Mysql advanced - database design specifications (2)

8. ER model

There are three elements in the ER model, namely entities, attributes and relationships.

Entities can be regarded as data objects, which often correspond to real individuals in real life. In the ER model, it is represented by a rectangle. Entities are divided into two categories, namely strong entities and weak entities. A strong entity refers to an entity that does not depend on other entities; a weak entity refers to an entity that has a strong dependence on another entity.

Attributes refer to the characteristics of entities. For example, the supermarket's address, contact number, number of employees, etc. It is represented by an ellipse in the ER model.

Relationship refers to the connection between entities. For example, when a supermarket sells goods to customers, it is a connection between the supermarket and the customer. It is represented by a diamond in the ER model.

Note: Entities and properties are not easily distinguished. Here is a principle: We should look at it from the perspective of the system as a whole. Entities can exist independently, and attributes cannot be divided. That is, properties cannot contain other properties.

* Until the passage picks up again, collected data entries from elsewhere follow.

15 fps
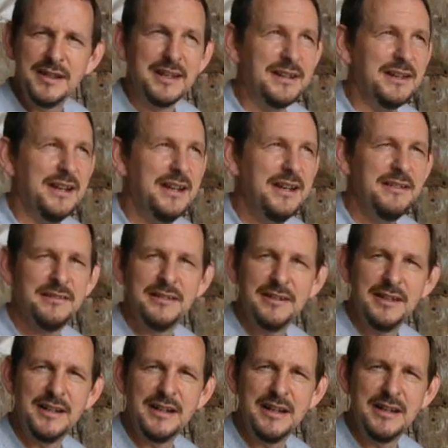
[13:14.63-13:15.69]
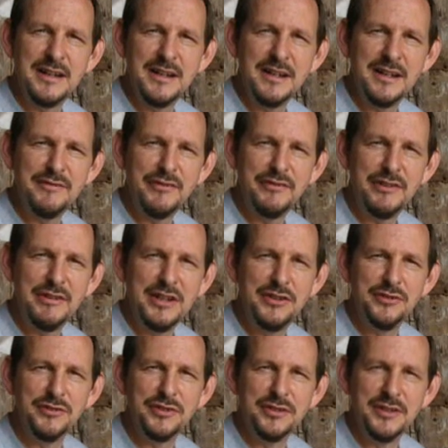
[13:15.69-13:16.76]
Take care. Have a very
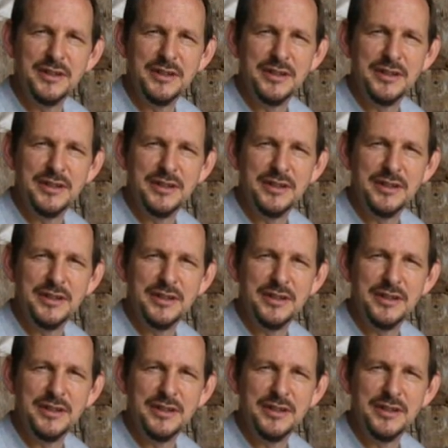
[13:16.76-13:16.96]
good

8.1 Types of relationships

Among the three elements of the ER model, relationships can be divided into three types, namely one-to-one, one-to-many, and many-to-many.
One-to-one: refers to the one-to-one relationship between entities. For example, the relationship between an individual and ID card information is a one-to-one relationship. A person can only have one ID card information, and one ID card information only belongs to one person.

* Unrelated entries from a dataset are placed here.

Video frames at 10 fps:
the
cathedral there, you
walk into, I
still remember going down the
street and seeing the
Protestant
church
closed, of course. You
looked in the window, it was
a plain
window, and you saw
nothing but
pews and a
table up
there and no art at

One-to-many: It means that the entity on one side can correspond to multiple entities on the other side through relationships. On the contrary, through this relationship, the entity on the other side can only correspond to the entity on the only side. For example, we create a new class table, and each class has multiple students, and each student corresponds to a class. There is a one-to-many relationship between classes and students.

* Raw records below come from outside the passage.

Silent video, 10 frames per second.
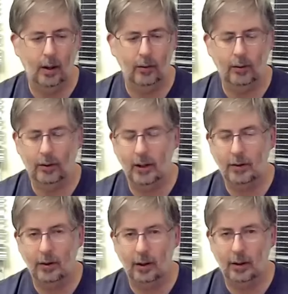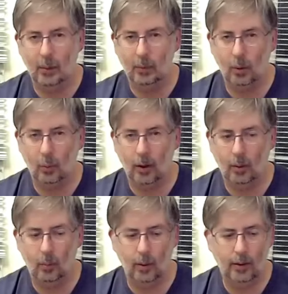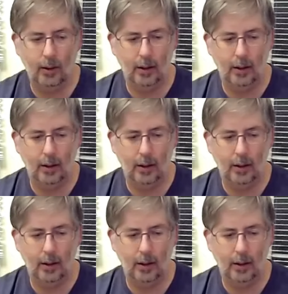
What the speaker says: states that that would go well with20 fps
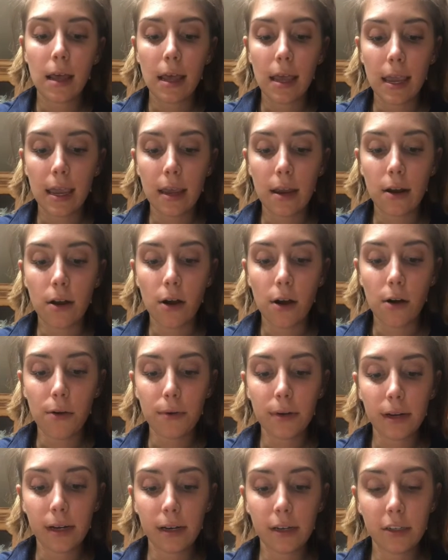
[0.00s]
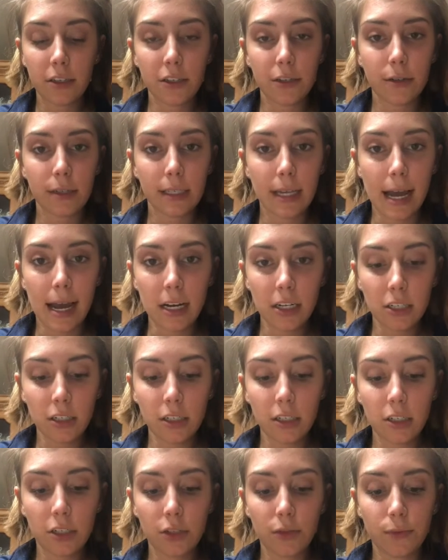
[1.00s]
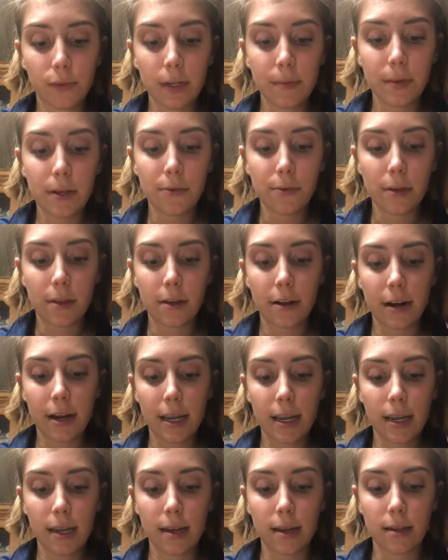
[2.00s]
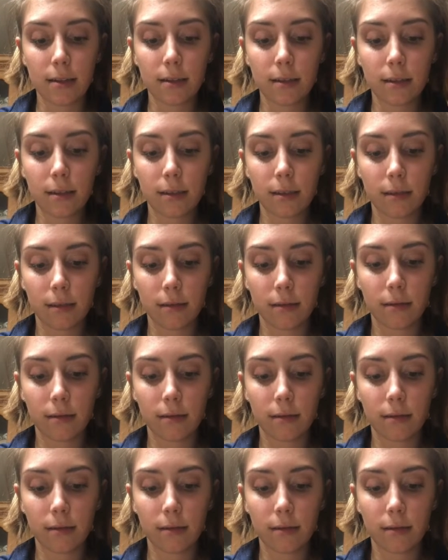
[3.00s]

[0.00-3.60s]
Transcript: And all we're gonna do is actually just rip it with our hands,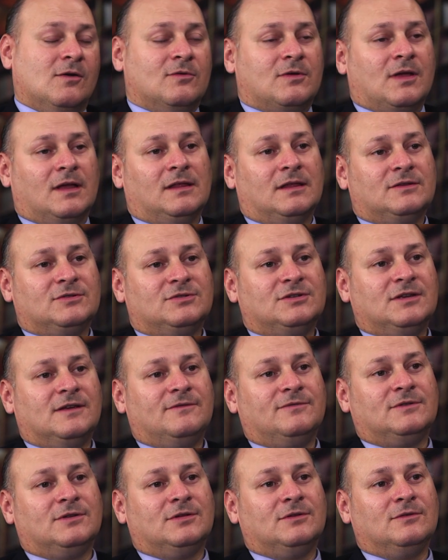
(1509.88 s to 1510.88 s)
Okay, let's
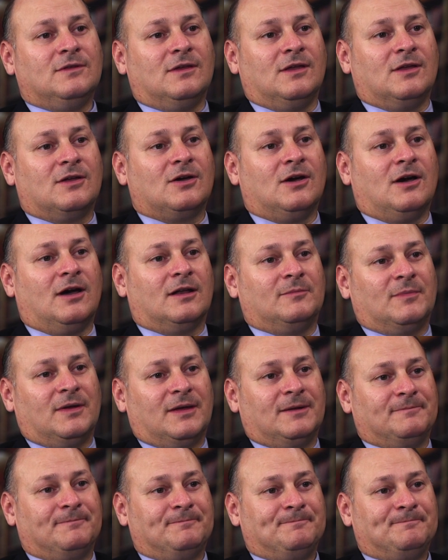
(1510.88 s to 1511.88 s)
shift to the economy.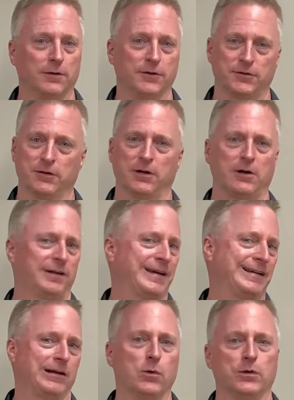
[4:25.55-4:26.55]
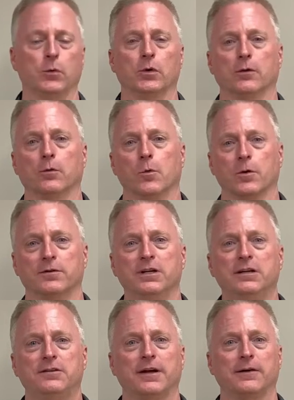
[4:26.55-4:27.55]
That's going to kind of go into a little more
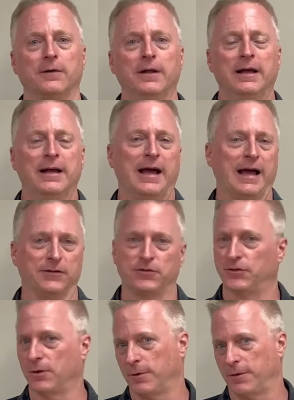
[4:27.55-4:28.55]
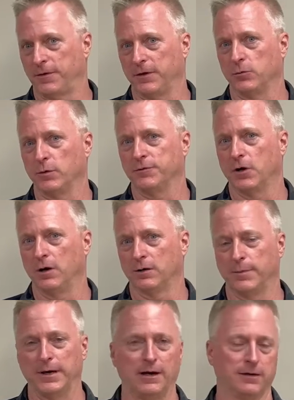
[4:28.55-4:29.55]
detail as to some of the things we've talked
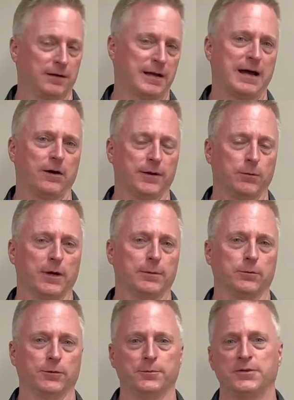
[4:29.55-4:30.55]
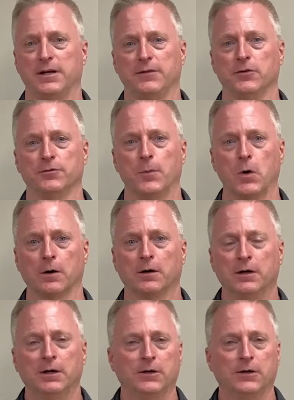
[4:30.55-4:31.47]
about and how they were able to obtain this mark.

Many-to-many: means that the entities on both sides of the relationship can correspond to multiple entities of the other party through the relationship. For example, in the purchase module, the relationship between suppliers and supermarkets is a many-to-many relationship. One supplier can supply to multiple supermarkets, and one supermarket can also purchase goods from multiple suppliers. Another example is a course selection schedule. There are many subjects, each subject has many students to choose, and each student can choose multiple subjects. This is a many-to-many relationship.

8.2 Modeling analysis

The ER model seems cumbersome, but it is very important for us to control the overall project. If you are just developing a small application, perhaps simply designing a few tables is enough. Once you want to design an application of a certain scale, it is very critical to establish a complete ER model in the initial stage of the project. The essence of developing application projects is actually modeling.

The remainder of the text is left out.